Ahn Woo-Young, Haines Nathaniel, Zhang Lei
Department of Psychology, The Ohio State University, Columbus, OH.
Institute for Systems Neuroscience, University Medical Center Hamburg-Eppendorf, Hamburg, Germany.
Comput Psychiatr. 2017 Oct 1;1:24-57. doi: 10.1162/CPSY_a_00002. eCollection 2017 Oct.
Reinforcement learning and decision-making (RLDM) provide a quantitative framework and computational theories with which we can disentangle psychiatric conditions into the basic dimensions of neurocognitive functioning. RLDM offer a novel approach to assessing and potentially diagnosing psychiatric patients, and there is growing enthusiasm for both RLDM and computational psychiatry among clinical researchers. Such a framework can also provide insights into the brain substrates of particular RLDM processes, as exemplified by model-based analysis of data from functional magnetic resonance imaging (fMRI) or electroencephalography (EEG). However, researchers often find the approach too technical and have difficulty adopting it for their research. Thus, a critical need remains to develop a user-friendly tool for the wide dissemination of computational psychiatric methods. We introduce an R package called hBayesDM (hierarchical Bayesian modeling of Decision-Making tasks), which offers computational modeling of an array of RLDM tasks and social exchange games. The hBayesDM package offers state-of-the-art hierarchical Bayesian modeling, in which both individual and group parameters (i.e., posterior distributions) are estimated simultaneously in a mutually constraining fashion. At the same time, the package is extremely user-friendly: users can perform computational modeling, output visualization, and Bayesian model comparisons, each with a single line of coding. Users can also extract the trial-by-trial latent variables (e.g., prediction errors) required for model-based fMRI/EEG. With the hBayesDM package, we anticipate that anyone with minimal knowledge of programming can take advantage of cutting-edge computational-modeling approaches to investigate the underlying processes of and interactions between multiple decision-making (e.g., goal-directed, habitual, and Pavlovian) systems. In this way, we expect that the hBayesDM package will contribute to the dissemination of advanced modeling approaches and enable a wide range of researchers to easily perform computational psychiatric research within different populations.

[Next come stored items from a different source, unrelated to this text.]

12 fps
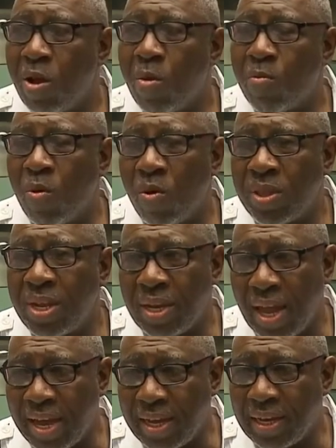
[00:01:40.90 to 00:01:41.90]
more than
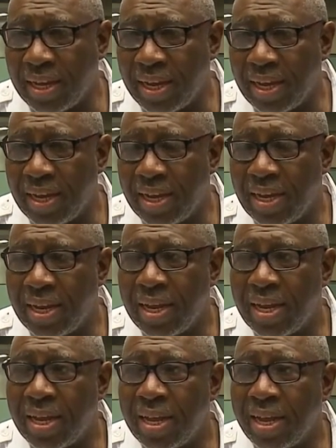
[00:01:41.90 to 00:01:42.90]
likely,
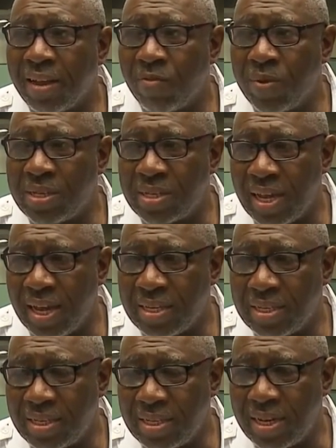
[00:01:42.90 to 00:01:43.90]
if we
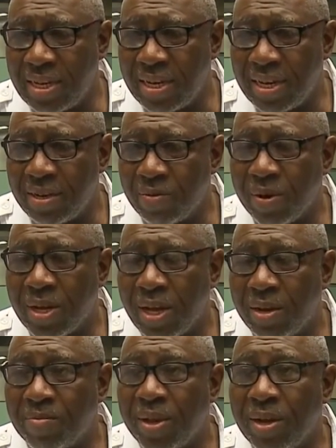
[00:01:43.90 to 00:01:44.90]
stage a sit-in, we're
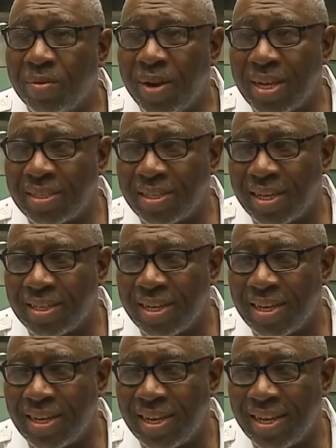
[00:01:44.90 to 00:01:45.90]
going to be arrested.
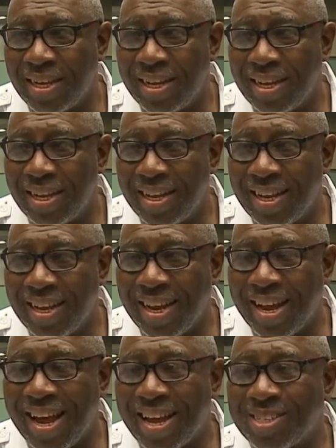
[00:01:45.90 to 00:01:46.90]

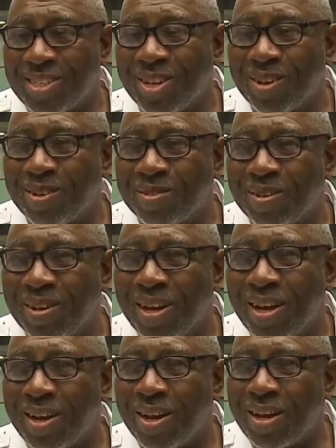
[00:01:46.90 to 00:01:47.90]
And so
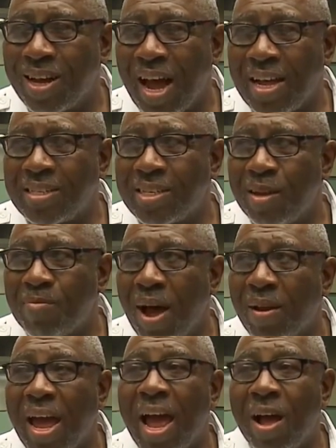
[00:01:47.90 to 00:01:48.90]
I'd say
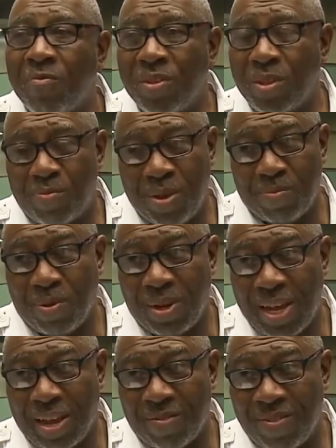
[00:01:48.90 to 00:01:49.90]
about half of the people
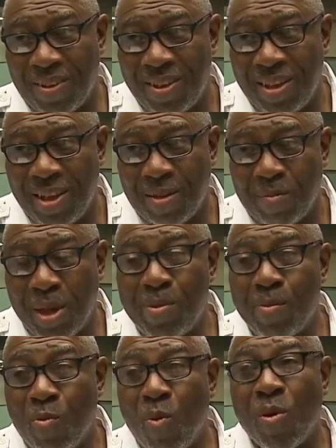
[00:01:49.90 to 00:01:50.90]
left.
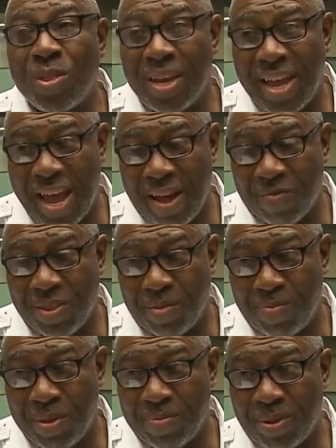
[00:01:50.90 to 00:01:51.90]
Maybe more than half of
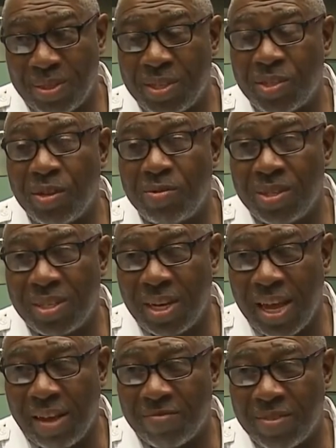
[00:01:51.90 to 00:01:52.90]
the people, the students left.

强化学习与决策制定(RLDM)提供了一个定量框架和计算理论,借助它们我们可以将精神疾病分解为神经认知功能的基本维度。RLDM为评估和潜在诊断精神科患者提供了一种新方法,临床研究人员对RLDM和计算精神病学的热情与日俱增。这样一个框架还可以为特定RLDM过程的脑基质提供见解,功能性磁共振成像(fMRI)或脑电图(EEG)数据的基于模型分析就是例证。然而,研究人员常常觉得这种方法过于技术化,难以将其应用于自己的研究。因此,迫切需要开发一种用户友好型工具,以广泛传播计算精神病学方法。我们介绍一个名为hBayesDM(决策任务的分层贝叶斯建模)的R包,它提供了一系列RLDM任务和社会交换博弈的计算建模。hBayesDM包提供了最先进的分层贝叶斯建模,其中个体和组参数(即后验分布)以相互约束的方式同时进行估计。同时,该包极其用户友好:用户只需一行代码就能进行计算建模、输出可视化以及贝叶斯模型比较。用户还可以提取基于模型的fMRI/EEG所需的逐试验潜在变量(例如预测误差)。借助hBayesDM包,我们预计任何对编程稍有了解的人都能利用前沿的计算建模方法来研究多个决策制定(例如目标导向、习惯和巴甫洛夫式)系统之间的潜在过程和相互作用。通过这种方式,我们期望hBayesDM包将有助于先进建模方法的传播,并使众多研究人员能够轻松地在不同人群中开展计算精神病学研究。